4-triple reification considered harmful from Sergey Melnik on 2000-05-30 (www-rdf-interest@w3.org from May 2000)

From: Sergey Melnik <melnik@db.stanford.edu>
Date: Mon, 29 May 2000 21:26:06 -0700
To: RDF interest group <www-rdf-interest@w3.org>
Message-ID: <393342DE.C0C7256@db.stanford.edu>

The current spec suggests the "4 triple" form of reification. It may
seem that there is a need for that on the modeling level; I believe
there is none. Reification can easily be made "model inherent". For
that, one can assume that there exist a Skolem function (sorry, no
reference for this buzzword) that maps R x R x (R u L) to R. That's it.
At the programming level reification is similarly lightweight. An
instance of Statement is a Resource, and can be used in other
statements.

So maybe there is a need for this "verbose" form in the syntax?

I believe there is none either. One can develop a compact
reification-friendly syntax, in which syntactic constructs like
temporary IDs etc. can be used to give hints to the parser, which
statements are subjects of other statements.

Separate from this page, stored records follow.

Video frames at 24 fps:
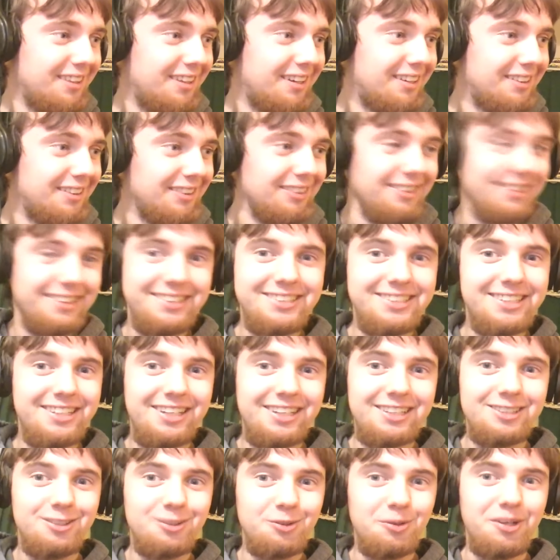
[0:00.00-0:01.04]
that
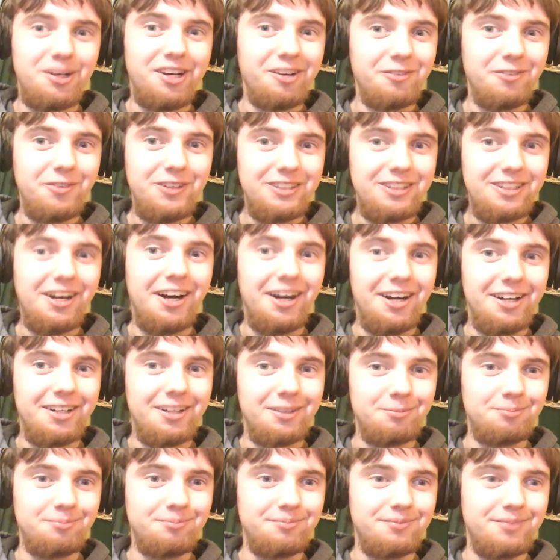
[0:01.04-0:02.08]
listening to it every
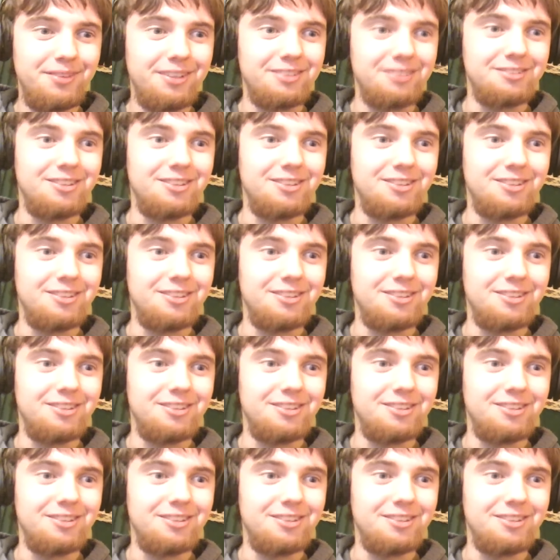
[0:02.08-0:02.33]
time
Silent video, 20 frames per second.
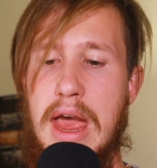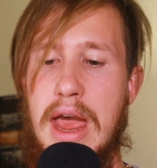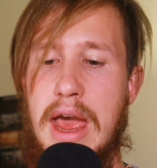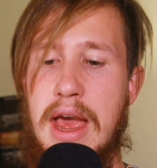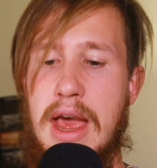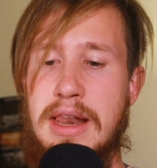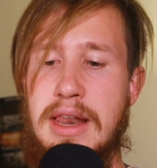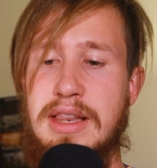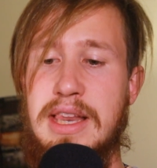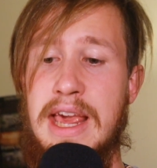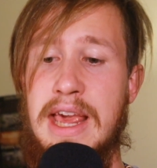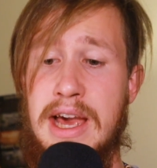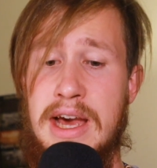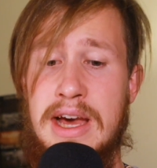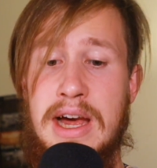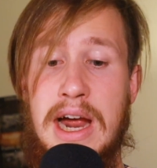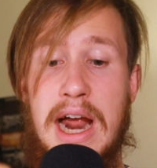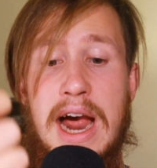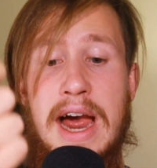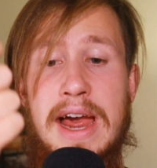And there
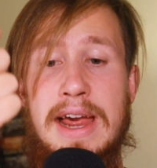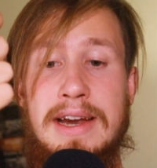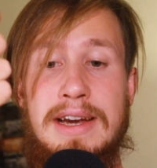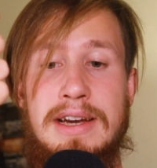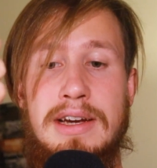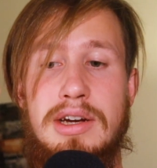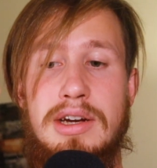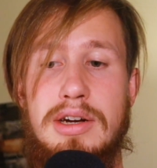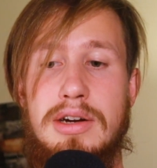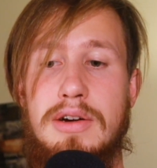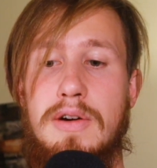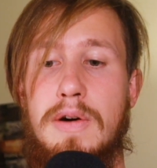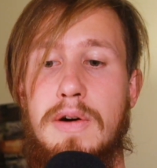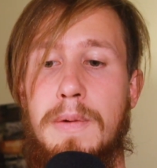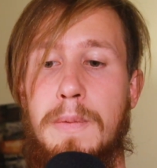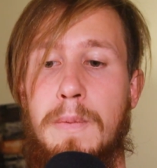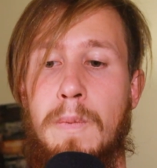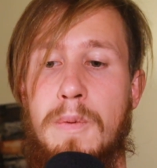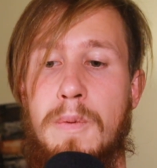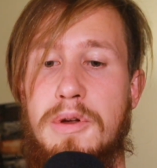I
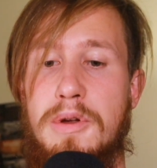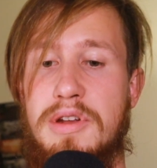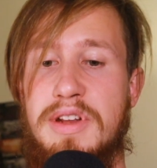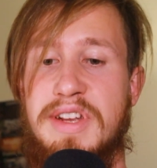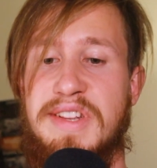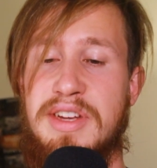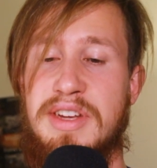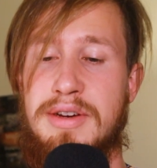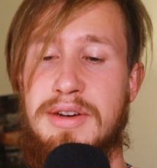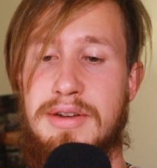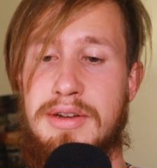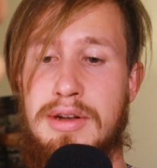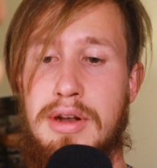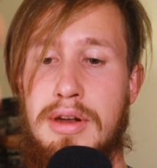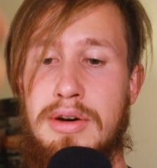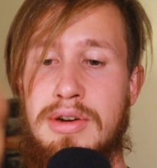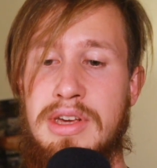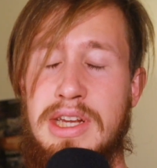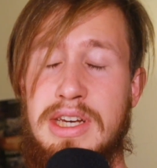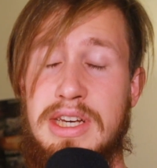stood
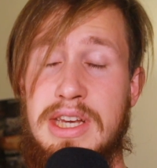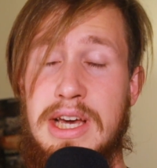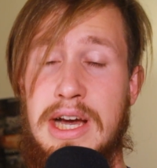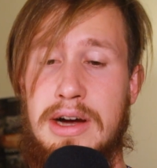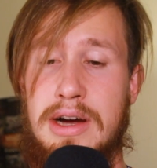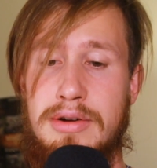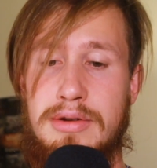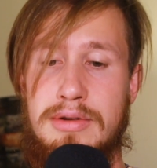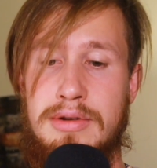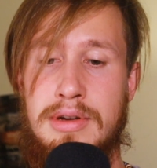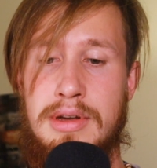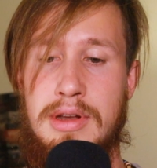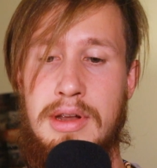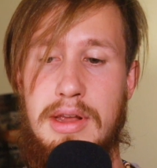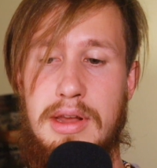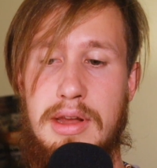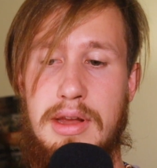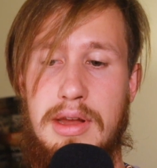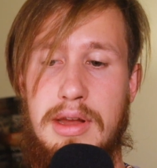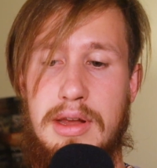looking down
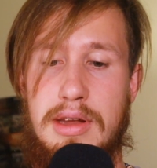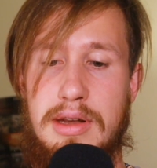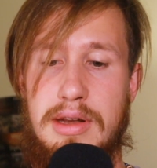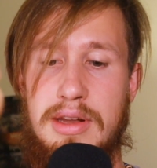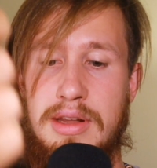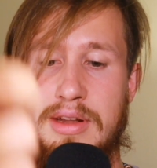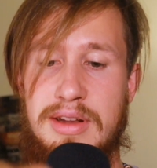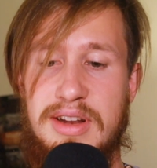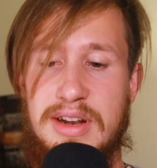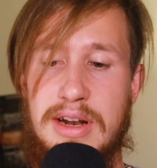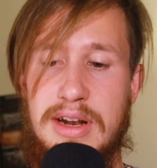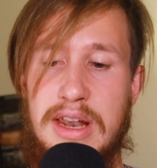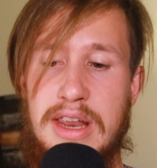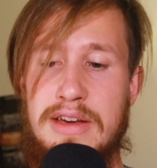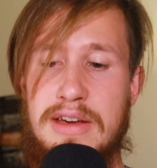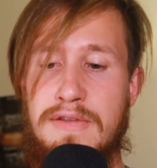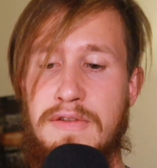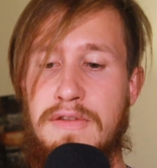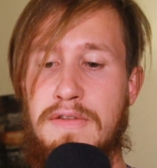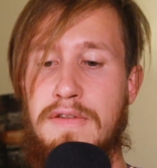this cliff.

Why the "verbose" reification is in the spec, is mistery for me. Hardly
used by anyone, it is still harmful, because it confuses a lot of
people.

Still, there is a case that needs more work and this is precisely what
has recently been discussed on the list: statements about sets of
statements. At the logical level, this can be solved as a Skolem
function that maps Pow(R x R x (R u L)) to R. Programming remains much
the same, since an instance of a Model is a Resource. The
reification-friendly syntax can gracefully handle models, too (e.g.
using nesting in XML).

But: sometimes it is impractical to reify a large model to make
statements about it. Consider the dmoz dump. You don't want your quote
to be 0.5 GB to say that the model contains adult material (note that if
your statement is about the URL, it may become false if dmoz filters out
adult sites one day).

Or consider a B2B application in which the partners talk about large,
constantly changing datasets like product catalogs. Everybody has local
access to all relevant data. Now one of the partners wants to assert
that the pricing info in the catalog has been verified and that the data
is ready to be published on the procurement site. Can the responsible
person risk not talking about the content? The legal department would
kill him. Can he routinely quote gigabytes of data in his signed
electronic documents? You guess the answer.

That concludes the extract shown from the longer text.